Strapi - how to switch and migrate from Cloudinary to S3 in production-CodePudding

Given quite a steep cost of Cloudinary as multimedia hosting service (images and videos), our client decided that they want to switch to AWS S3 as file hosting.

The problem is that there are a lot of files (thousands of images and videos) already in the app, so merely switching the provider is not enough - we need to also migrate all the files and make it look like nothing really changed for the end user.

This topic is somehow covered on Strapi forum: https://forum.strapi.io/t/switch-from-cloudinary-to-s3/15285, but there is no solution posted besides vaguely described procedure.

Is there a way to reliably perform the migration, without losing any data and without the need to change anything on client (apps that communicate with Strapi by REST/GraphQL API) side?

CodePudding user response：

There are three steps to perform the migration:

switch provider from Cloudinary to S3 in Strapi
migrate files from Cloudinary to S3
perform database update to reroute Strapi from Cloudinary to S3

Switching provider

This is the only step that is actually well documented, so I will be brief here.

First, you need to uninstall your Cloudinary Strapi plugin by running yarn remove @strapi/provider-upload-cloudinary and install S3 Plugin by running yarn add @strapi/plugin-sentry.

After you do that, you need to create your AWS infrastructure (S3 bucket and IAM with sufficient permissions).
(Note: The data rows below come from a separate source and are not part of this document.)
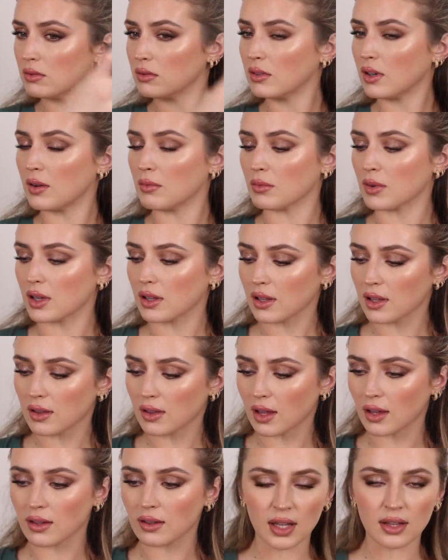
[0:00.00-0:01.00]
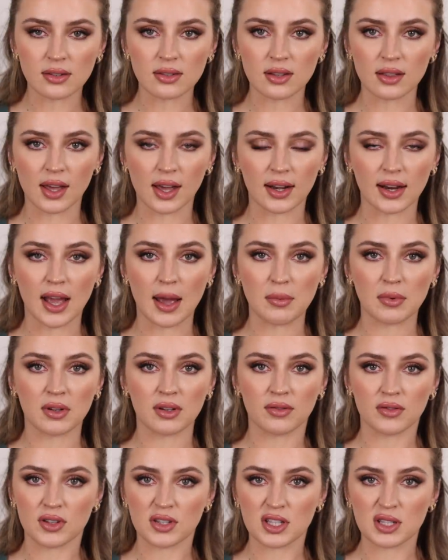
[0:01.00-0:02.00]
I'm really like into that habit
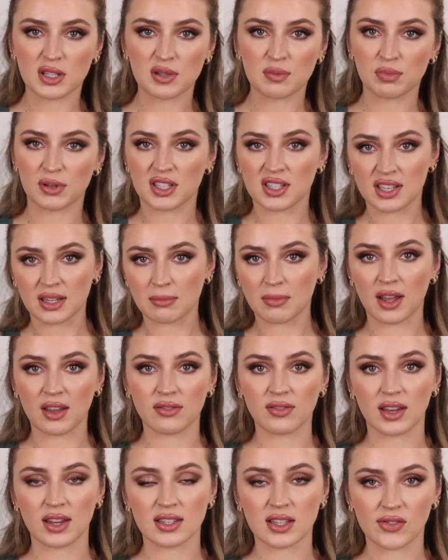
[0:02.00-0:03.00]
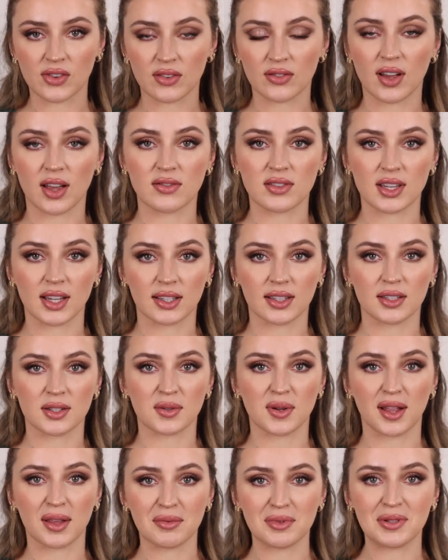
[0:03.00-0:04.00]
of just spritzing my face every five seconds
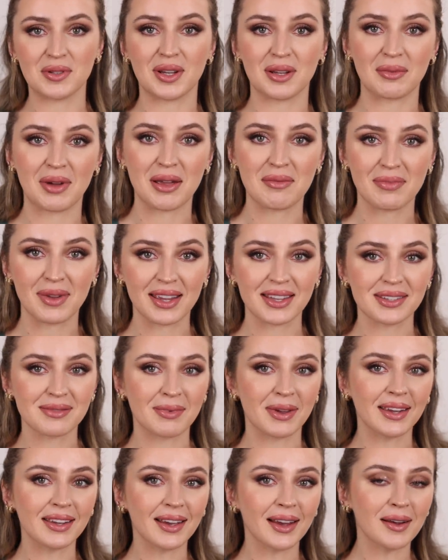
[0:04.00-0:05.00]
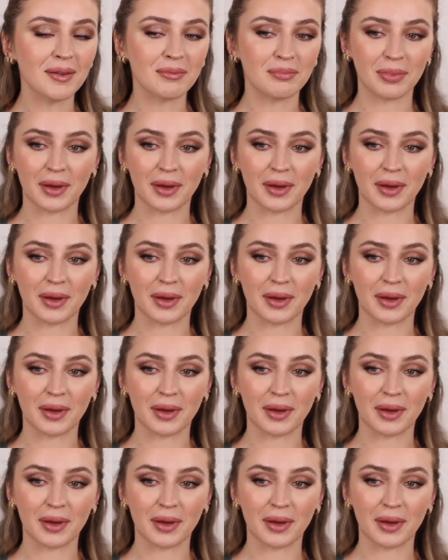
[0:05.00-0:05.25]
while I'm doing my base makeup.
Please follow official Strapi S3 plugin documentation https://market.strapi.io/providers/@strapi-provider-upload-aws-s3 and this guide https://dev.to/kevinadhiguna/how-to-setup-amazon-s3-upload-provider-in-your-strapi-app-1opc for steps to follow.

Check that you've done everything correctly by logging in to your Strapi Admin Panel and accessing Media Library. If everything went well, all images should be missing (you will see all metadata like sizes and extensions, but not actual images). Try to upload new image by clicking on 'Add new assets' button. This image should upload successfully and also appear in your S3 bucket.

After everything works as described above, proceed to actual data migration.

Files migration

Most simple (and error resistant) way to migrate files from Cloudinary to S3 is to download them locally, then use AWS Console to upload them. If you have only hundreds (or low thousands) of files to migrate, you might actually used Cloudinary Web UI to download them all (there is a limit of downloading 1000 files at once from Cloudinary Web App).

If this is not suitable for you, there is a CLI available that can easily download all files using your terminal:

pip3 install cloudinary-cli (download CLI)

cld config -url {CLOUDINARY_API_ENV} (api env can be found on first page you see when you log into cloudinary)

cld -C {CLOUD_NAME} sync --pull . / (This step begins the download. Based on how much files you have, it might take a while. Run this command from a directory you want to download the files in. {CLOUD_NAME} can be find just above {CLOUDINARY_API_ENV} on Cloudinary dashboard, you should also see it in after running second command in your terminal. For me, this command failed several times in the middle of the download, but you can just run it again and it will continue without any problem.)

After you download files to your computer, simply use drag and drop S3 feature to upload them into your S3 bucket.

Update database

Strapi saves links to all files in database. This means that even though you switched your provider to S3 and copied all files, Strapi still doesn't know where to find these files as links in database point to Cloudinary server.

You need to update three columns in Strapi database (this approach is tested on Postgres database, there might be minor changes when using other databases). Look into 'files' table, there should be url, formats and provider columns.

Provider column is trivial, just replace cloudinary by aws-s3.

Url and formats are harder as you need to replace only part of the string - to be more precise, Cloudinary stores urls in {CLOUDINARY_LINK}/{VERSION}/{FILE} format, while S3 uses {S3_BUCKET_LINK}/{FILE} format.

My friend and colleague came up with following SQL query to perform the update:

UPDATE files SET
    formats = REGEXP_REPLACE(formats::TEXT, '\"https:\/\/res\.cloudinary\.com\/{CLOUDINARY_PROJECT}\/((image)|(video))\/upload\/v\d{10}\/([\w\.] )\"', '"https://{BUCKET_NAME}.s3.{REGION}/\4"', 'g')::JSONB,
    url = REGEXP_REPLACE(url, 'https:\/\/res\.cloudinary\.com\/{CLOUDINARY_PROJECT}\/((image)|(video))\/upload\/v\d{10}\/([\w\.] )', 'https://{BUCKET_NAME}.s3.{REGION}/\4', 'g')

just don't forget to replace {CLOUDINARY_PROJECT}, {BUCKET_NAME} and {REGION} with correct strings (easiest way to see those values is to access the database, go to files table and check one of the old urls and url of file you uploaded at the end of Switching provider step.

Also, before running the query, don't forget to backup your database! Even better, make a copy of production database and run the query on it before you mess with the production.

And that's all! Strapi is now uploading files to S3 bucket and you also have access to all the data you previously had on Cloudinary.